Entretanto, os pais queriam emigrar e ponderavam viver na Espanha, mas Luke diz que depois de terem visitado São Brás “gostaram tanto que decidiram encontrar uma casa para arrendarmos no ano seguinte”.

E assim foi, há 17 anos a família Redmond muda-se para São Brás de Alportel. Entretanto compraram casa no Cerro do Alportel que renovaram.

“É fora da vila, mas não é muito longe. Há muitos caminhos na zona para passear com os meus cães ou andar de bicicleta”, explica Luke acrescentando que a maior parte dos vizinhos são portugueses.

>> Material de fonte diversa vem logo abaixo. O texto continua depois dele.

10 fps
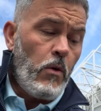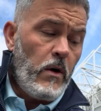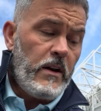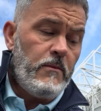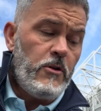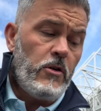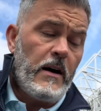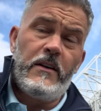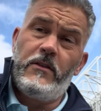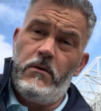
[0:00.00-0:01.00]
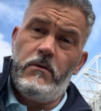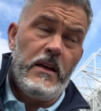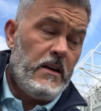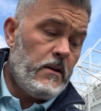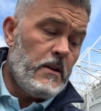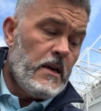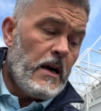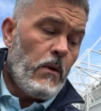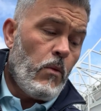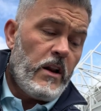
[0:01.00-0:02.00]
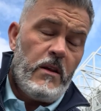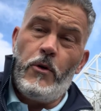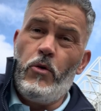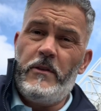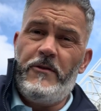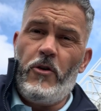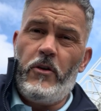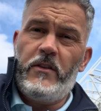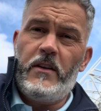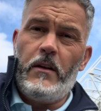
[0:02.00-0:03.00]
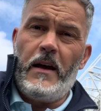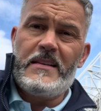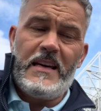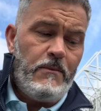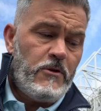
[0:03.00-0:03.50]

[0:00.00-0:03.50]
One of them Newcastle here, and one of them at home to Forest in the last game.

Luke tinha nove anos quando chegou a São Brás de Alportel e não sabia português. Diz que a professora e os colegas da escola do Alportel não falavam inglês, mas que o ajudaram muito. “Como não sabia português, aprendi logo com o sotaque de São Brás. Com o sotaque e o meu cabelo escuro, muitas pessoas pensam que sou português”, comenta.

“Nunca me senti excluído”, diz enquanto sublinha que teve professores incríveis nas escolas que frequentou no concelho, desde a primária até à secundária.

Foi na adolescência que começou a despertar o seu interesse pela música. Aos 15 anos começa a ter aulas de bateria em Faro numa loja/escola onde o que amigo Luís Oliveira frequentava aulas de guitarra. “Desde então, temos tido vários projetos e bandas juntos”, observa, confessando que sente que a música é a sua vocação. Além de tocar e compor, Luke produz também canções para outros artistas, organiza concertos e ajuda na produção de podcasts com a são-brasense Ana Eusébio.

“Sempre tive bons amigos em São Brás”, comenta, acrescentando que entre os que ainda moram no concelho e os que, entretanto, saíram continuam a combinar encontros e convívios.

Luke descreve o concelho como uma zona muito segura e com uma população amigável, mas admite que não seja assim para todos. “É um sítio progressivo, mas também tem o seu lado conservador. Existe discriminação por razões raciais e sexuais. Sinto que tive muita sorte em ser aceite em São Brás porque vejo que não é tão fácil para outras pessoas”, confessa.

Considerando que o concelho tem eventos “incríveis”, explica que tem colaborado com a organização do evento “Calçadas – a Arte sai à Rua” a quem deixa elogios: “eles dão-me muita liberdade para desenvolver projetos meus e convidar artistas de fora para participar no evento”.

Colocou novamente a música ao serviço da comunidade quando aceitou o desafio do Município para participar nos miniconcertos que eram publicados diariamente nas redes sociais do Município. “Achei a iniciativa muito interessante e era importante para a situação. Em tempos como o primeiro confinamento, em que tudo é diferente do normal, é essencial mantermos a comunidade unida”, observa. “Acho que foi muito importante que o município relembrasse à comunidade que tínhamos de nos ajudar uns aos outros e seguir as regras do confinamento. Às vezes a melhor maneira de passar uma mensagem assim é com a ajuda das artes e da cultura”, acrescenta.

Atualmente, está a fazer um voluntariado de um ano numa associação musical italiana onde está a construir pequenas guitarras que são enviadas para escolas de música no Burundi e para Cuba, criadas pela associação UpDoo World.